The next two years brought legal wrangling and some soul-searching for the former Gopher standout as he made a stint with a pro wrestling league in Japan and ended up in two-year in-and-out of court negotiations with the WWE. McMahon and company eventually reached a settlement with Lesnar last year. At about the same time, he married Rena “Sable” Mero in May of 2006, and Lesnar said that he has enjoyed settling down in Minnesota.
Now, while waiting for his delayed K-1 pay-per-view debut, Lesnar is also content to be back on the mat at the Martial Arts Academy, where he said he combines training styles.
“The fighting part is the easy part,” he said. “It’s the same with wrestling. It’s the training that is the most brutal mentally and physically. My philosophy is to train hard, but train smart. So I’ll fight two or three times and then see what’s next. Longevity is the key in this business.”

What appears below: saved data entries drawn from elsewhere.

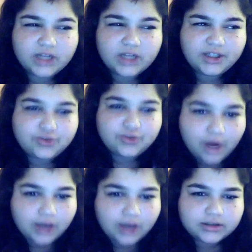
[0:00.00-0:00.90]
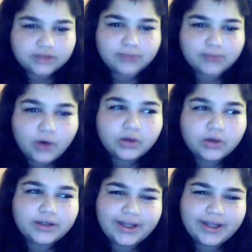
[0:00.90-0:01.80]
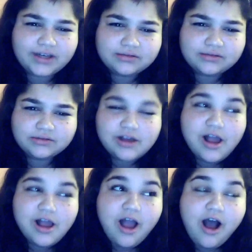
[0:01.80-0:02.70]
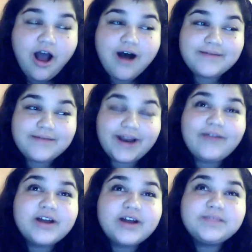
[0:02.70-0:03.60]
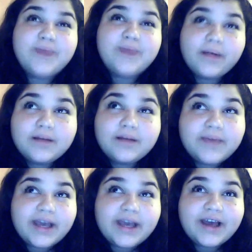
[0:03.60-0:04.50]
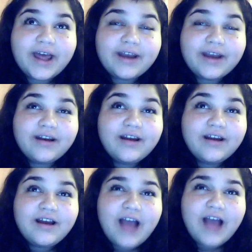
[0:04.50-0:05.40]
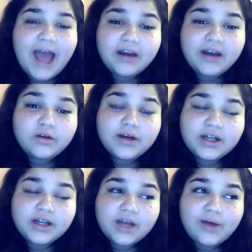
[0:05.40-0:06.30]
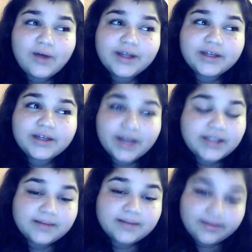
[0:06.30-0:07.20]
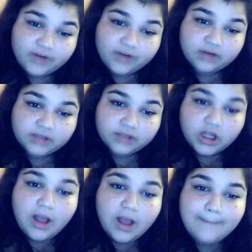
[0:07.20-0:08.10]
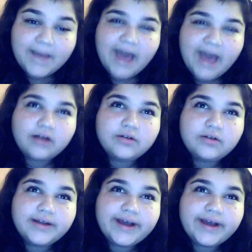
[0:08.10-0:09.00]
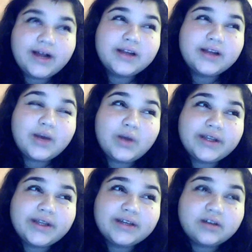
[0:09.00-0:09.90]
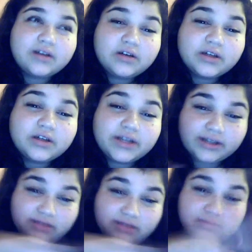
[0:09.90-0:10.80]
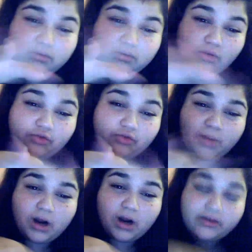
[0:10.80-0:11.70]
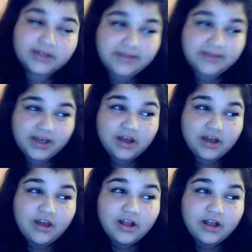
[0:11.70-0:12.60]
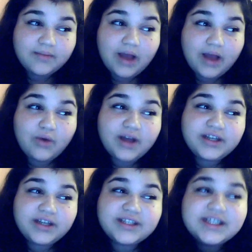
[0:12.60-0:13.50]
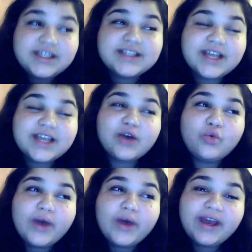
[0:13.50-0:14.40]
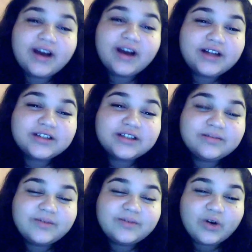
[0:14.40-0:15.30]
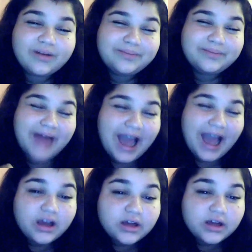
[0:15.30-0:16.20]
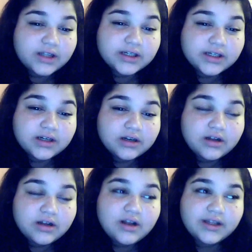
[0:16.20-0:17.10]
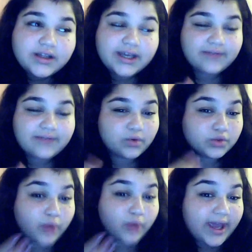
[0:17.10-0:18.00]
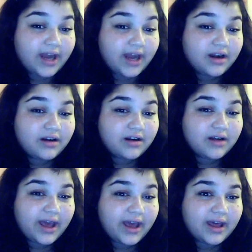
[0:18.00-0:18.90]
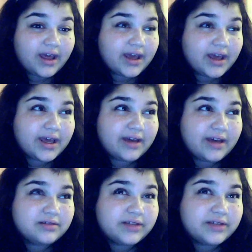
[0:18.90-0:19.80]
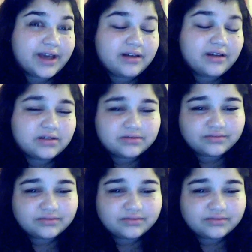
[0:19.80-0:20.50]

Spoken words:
Not the trunk, the motor thing. And I want it to be bubblegum pink, and I don't know what color I want, like, I need to be convertible. But I don't know what, like, color I want, like, the hood, like, roof part of it. But I want to see if it's, like, a white color or a black color. Like, if it was white, I don't know.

Wise Words from the Master
One person who sees promise in Lesnar’s MMA future is trainer, Greg Nelson, who has coached champions in multiple martial arts forms and was also a Gopher wrestler before going on to nearly 25 years in training, competing, and instructing in everything from Brazillian ju-jitsu to Muy Thai around the world.
“(Lesnar’s) skill level is already head and shoulders above so many heavyweights,” said Nelson. “If this is something he wants to continue to do, I can see him being one of the top in the world in the next few years.”
Nelson recently attended a martial arts competition in Costa Rica that attracted competitors from the UFC as well as top Japanese and Brazilian leagues. He said that after watching all the heavyweights at the event, he felt Lesnar could “walk straight through” any one of them right now. He then added that even he was surprised at Lesnar’s flexibility and athleticism when he first started training at the Academy.
“It’s awesome to have him here,” he said. “He is really taking to the striking now, and he surprises people because they think he is going to be really stiff, and he is not. He is fast and loose. Pro wrestling forced him to become agile. I mean, he was doing flips off of ropes at 280 pounds. That gives him a kinetic awareness that helps him in martial arts.”
Nelson added that his latest pupil is always more than willing to ask him questions about technique and to give his own insight into training.
“He understands training on many different levels,” he said. “These guys understand what it takes to be the best because they have already been the best. Now they are doing it in another art.”
As he adds more and more technique to his arsenal, Lesnar said he has gone back to his wrestling and grappling foundation.
“(MMA) is very compatible with wrestling, and a lot of things transfer over,” he said. “(Marty Morgan and I) say all the time, ‘I wish I would have taken ju-jitsu earlier’.”
The list of collegiate and Olympic-level wrestlers who have gone on to success and stardom in MMA competition is so lengthy and exhaustive that it could constitute a multi-part article in itself. One who draws inspiration from everyone happens to be the current UFC heavyweight champion, 43-year-old Randy Couture, a former two-time Greco-Roman Pan-Am champion and regular Olympic alternate who has now captured UFC belts between two weight divisions an uncanny five times.
Leave it up to chat room fodder to go back on forth on whether or not Lesnar, who is nearing 30, will go on for a decade in mixed martial arts or if it will be another mercurial venture. For his part, Lesnar has long since blocked out the constant hype and speculation by fans and journalists.
“I just focus on the task in front of me,” he said. “You guys have your job to do, and I’ve got mine. That’s all it is.”